# WHAT YOU WILL DO
Print every entry below again exactly as written, skipping the pictures.

# RECORDS FOR THE TASK
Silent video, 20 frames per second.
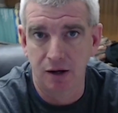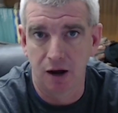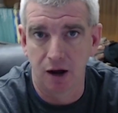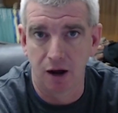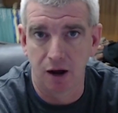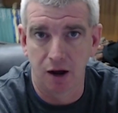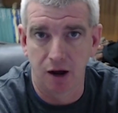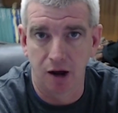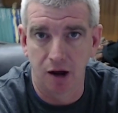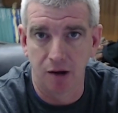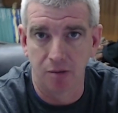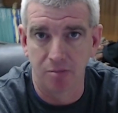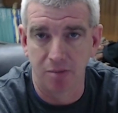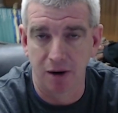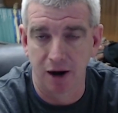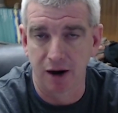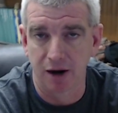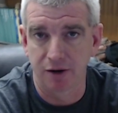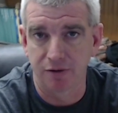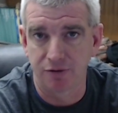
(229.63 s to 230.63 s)
a
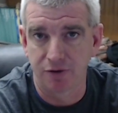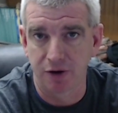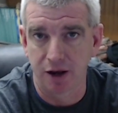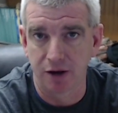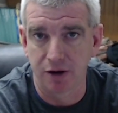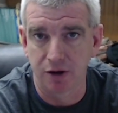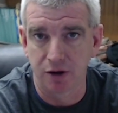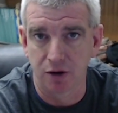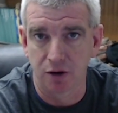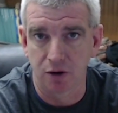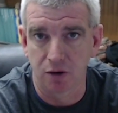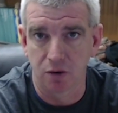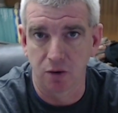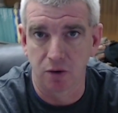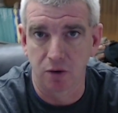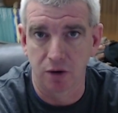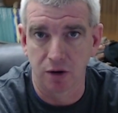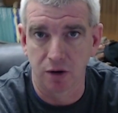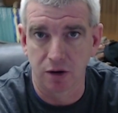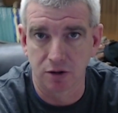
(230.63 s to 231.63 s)
bearing failure
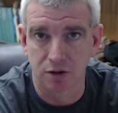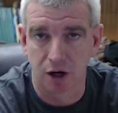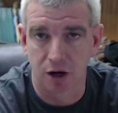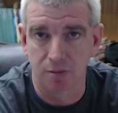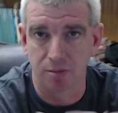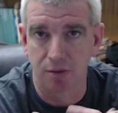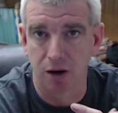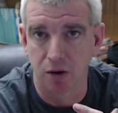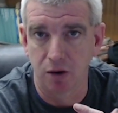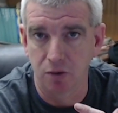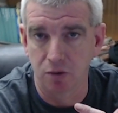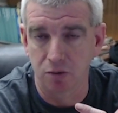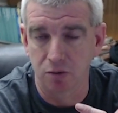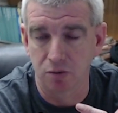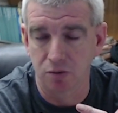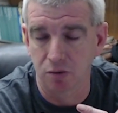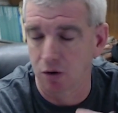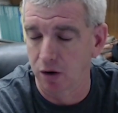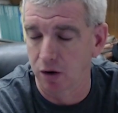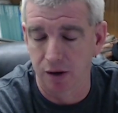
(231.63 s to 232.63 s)
or a turbo
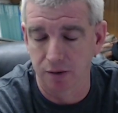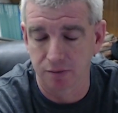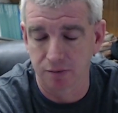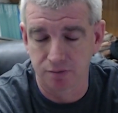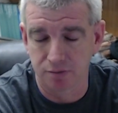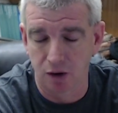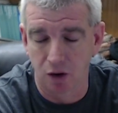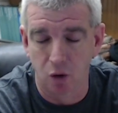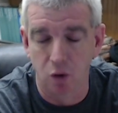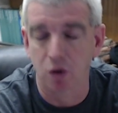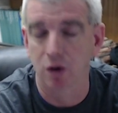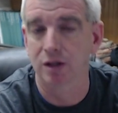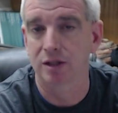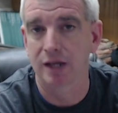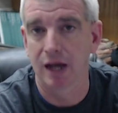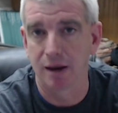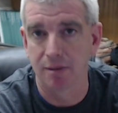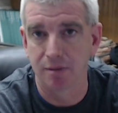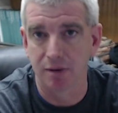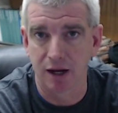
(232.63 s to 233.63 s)
or a oil
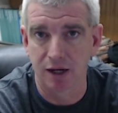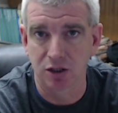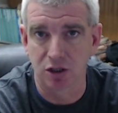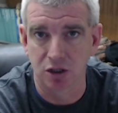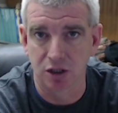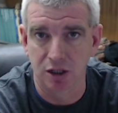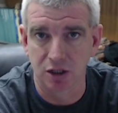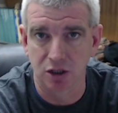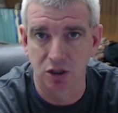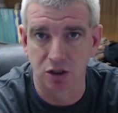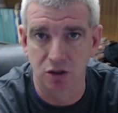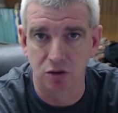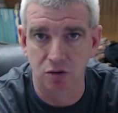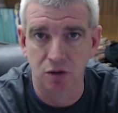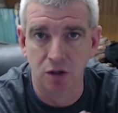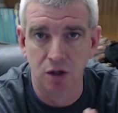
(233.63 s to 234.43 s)
contamination issue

# FINAL ANSWER
Silent video, 20 frames per second.
(229.63 s to 230.63 s)
a
(230.63 s to 231.63 s)
bearing failure
(231.63 s to 232.63 s)
or a turbo
(232.63 s to 233.63 s)
or a oil
(233.63 s to 234.43 s)
contamination issue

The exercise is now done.